Saved data entries:

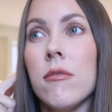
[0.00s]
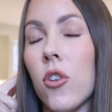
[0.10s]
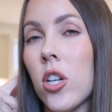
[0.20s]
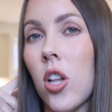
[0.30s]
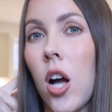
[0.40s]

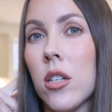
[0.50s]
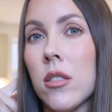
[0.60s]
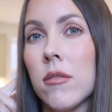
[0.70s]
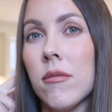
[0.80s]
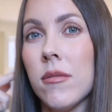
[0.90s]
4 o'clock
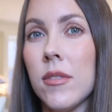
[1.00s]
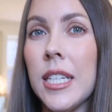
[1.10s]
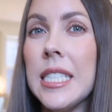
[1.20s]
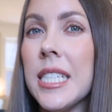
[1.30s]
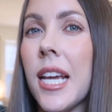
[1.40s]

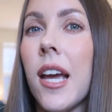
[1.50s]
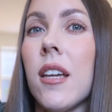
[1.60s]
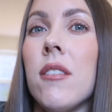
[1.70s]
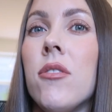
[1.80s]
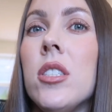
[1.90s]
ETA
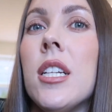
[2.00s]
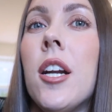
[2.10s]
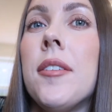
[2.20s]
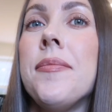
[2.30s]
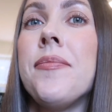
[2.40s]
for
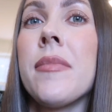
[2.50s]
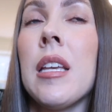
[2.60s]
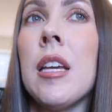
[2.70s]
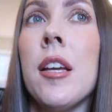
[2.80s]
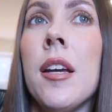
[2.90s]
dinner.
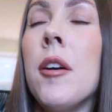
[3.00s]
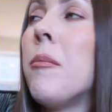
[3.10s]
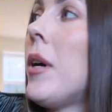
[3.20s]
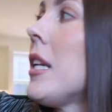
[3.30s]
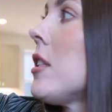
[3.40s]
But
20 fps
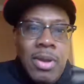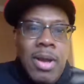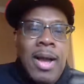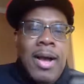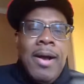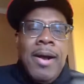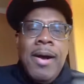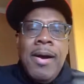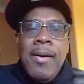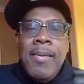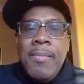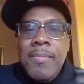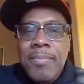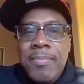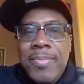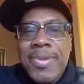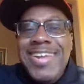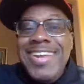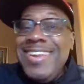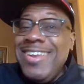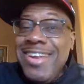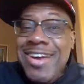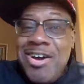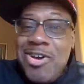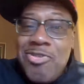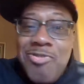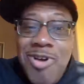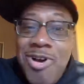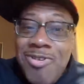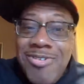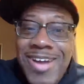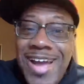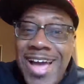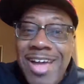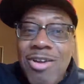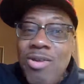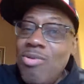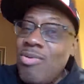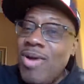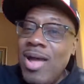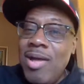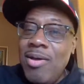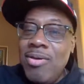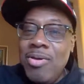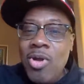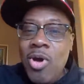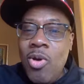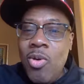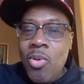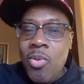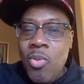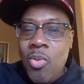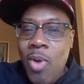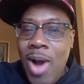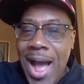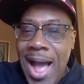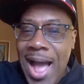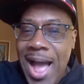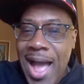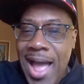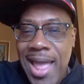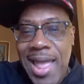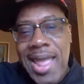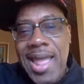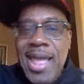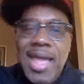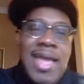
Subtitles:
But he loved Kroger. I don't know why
---
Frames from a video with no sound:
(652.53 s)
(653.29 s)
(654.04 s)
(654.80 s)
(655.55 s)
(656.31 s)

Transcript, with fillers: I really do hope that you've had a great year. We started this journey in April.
* * *
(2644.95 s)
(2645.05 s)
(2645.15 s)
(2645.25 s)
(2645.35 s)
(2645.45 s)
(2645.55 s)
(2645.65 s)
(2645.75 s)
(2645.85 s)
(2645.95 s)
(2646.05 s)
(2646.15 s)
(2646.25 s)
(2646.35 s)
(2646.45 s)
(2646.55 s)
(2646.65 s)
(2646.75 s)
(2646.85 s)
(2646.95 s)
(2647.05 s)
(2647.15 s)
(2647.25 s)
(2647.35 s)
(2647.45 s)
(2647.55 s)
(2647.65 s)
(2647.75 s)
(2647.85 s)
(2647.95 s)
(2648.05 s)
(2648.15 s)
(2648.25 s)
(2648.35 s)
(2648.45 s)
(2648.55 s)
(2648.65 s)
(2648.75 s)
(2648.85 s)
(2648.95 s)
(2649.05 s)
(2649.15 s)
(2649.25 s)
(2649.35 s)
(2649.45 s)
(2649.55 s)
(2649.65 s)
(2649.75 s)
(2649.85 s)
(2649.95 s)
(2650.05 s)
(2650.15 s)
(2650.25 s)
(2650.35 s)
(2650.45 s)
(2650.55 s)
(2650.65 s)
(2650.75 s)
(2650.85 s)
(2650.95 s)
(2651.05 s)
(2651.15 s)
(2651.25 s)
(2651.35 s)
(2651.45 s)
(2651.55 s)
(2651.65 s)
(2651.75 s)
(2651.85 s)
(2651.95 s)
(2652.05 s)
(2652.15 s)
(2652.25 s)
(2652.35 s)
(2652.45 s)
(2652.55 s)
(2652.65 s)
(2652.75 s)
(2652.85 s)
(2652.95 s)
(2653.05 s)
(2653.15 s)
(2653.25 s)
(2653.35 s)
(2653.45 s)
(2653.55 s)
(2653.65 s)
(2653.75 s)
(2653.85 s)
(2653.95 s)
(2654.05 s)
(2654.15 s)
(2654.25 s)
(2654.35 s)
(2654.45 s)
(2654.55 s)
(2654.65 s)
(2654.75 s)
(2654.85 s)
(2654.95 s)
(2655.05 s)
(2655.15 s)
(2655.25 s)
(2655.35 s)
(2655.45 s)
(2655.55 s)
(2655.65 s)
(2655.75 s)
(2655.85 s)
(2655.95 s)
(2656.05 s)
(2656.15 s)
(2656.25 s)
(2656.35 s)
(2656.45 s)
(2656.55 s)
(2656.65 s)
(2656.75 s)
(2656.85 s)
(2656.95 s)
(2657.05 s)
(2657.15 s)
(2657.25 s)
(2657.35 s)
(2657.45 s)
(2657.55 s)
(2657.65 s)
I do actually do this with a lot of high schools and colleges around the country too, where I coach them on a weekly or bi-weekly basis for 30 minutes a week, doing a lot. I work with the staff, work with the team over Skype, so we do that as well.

▸ What you should do
Each line in the entries above, starting at the line with "(2645.25 s)" and ending at the line with "(2648.55 s)", is to be printed exactly, and only those lines.

▸ Response
(2645.25 s)
(2645.35 s)
(2645.45 s)
(2645.55 s)
(2645.65 s)
(2645.75 s)
(2645.85 s)
(2645.95 s)
(2646.05 s)
(2646.15 s)
(2646.25 s)
(2646.35 s)
(2646.45 s)
(2646.55 s)
(2646.65 s)
(2646.75 s)
(2646.85 s)
(2646.95 s)
(2647.05 s)
(2647.15 s)
(2647.25 s)
(2647.35 s)
(2647.45 s)
(2647.55 s)
(2647.65 s)
(2647.75 s)
(2647.85 s)
(2647.95 s)
(2648.05 s)
(2648.15 s)
(2648.25 s)
(2648.35 s)
(2648.45 s)
(2648.55 s)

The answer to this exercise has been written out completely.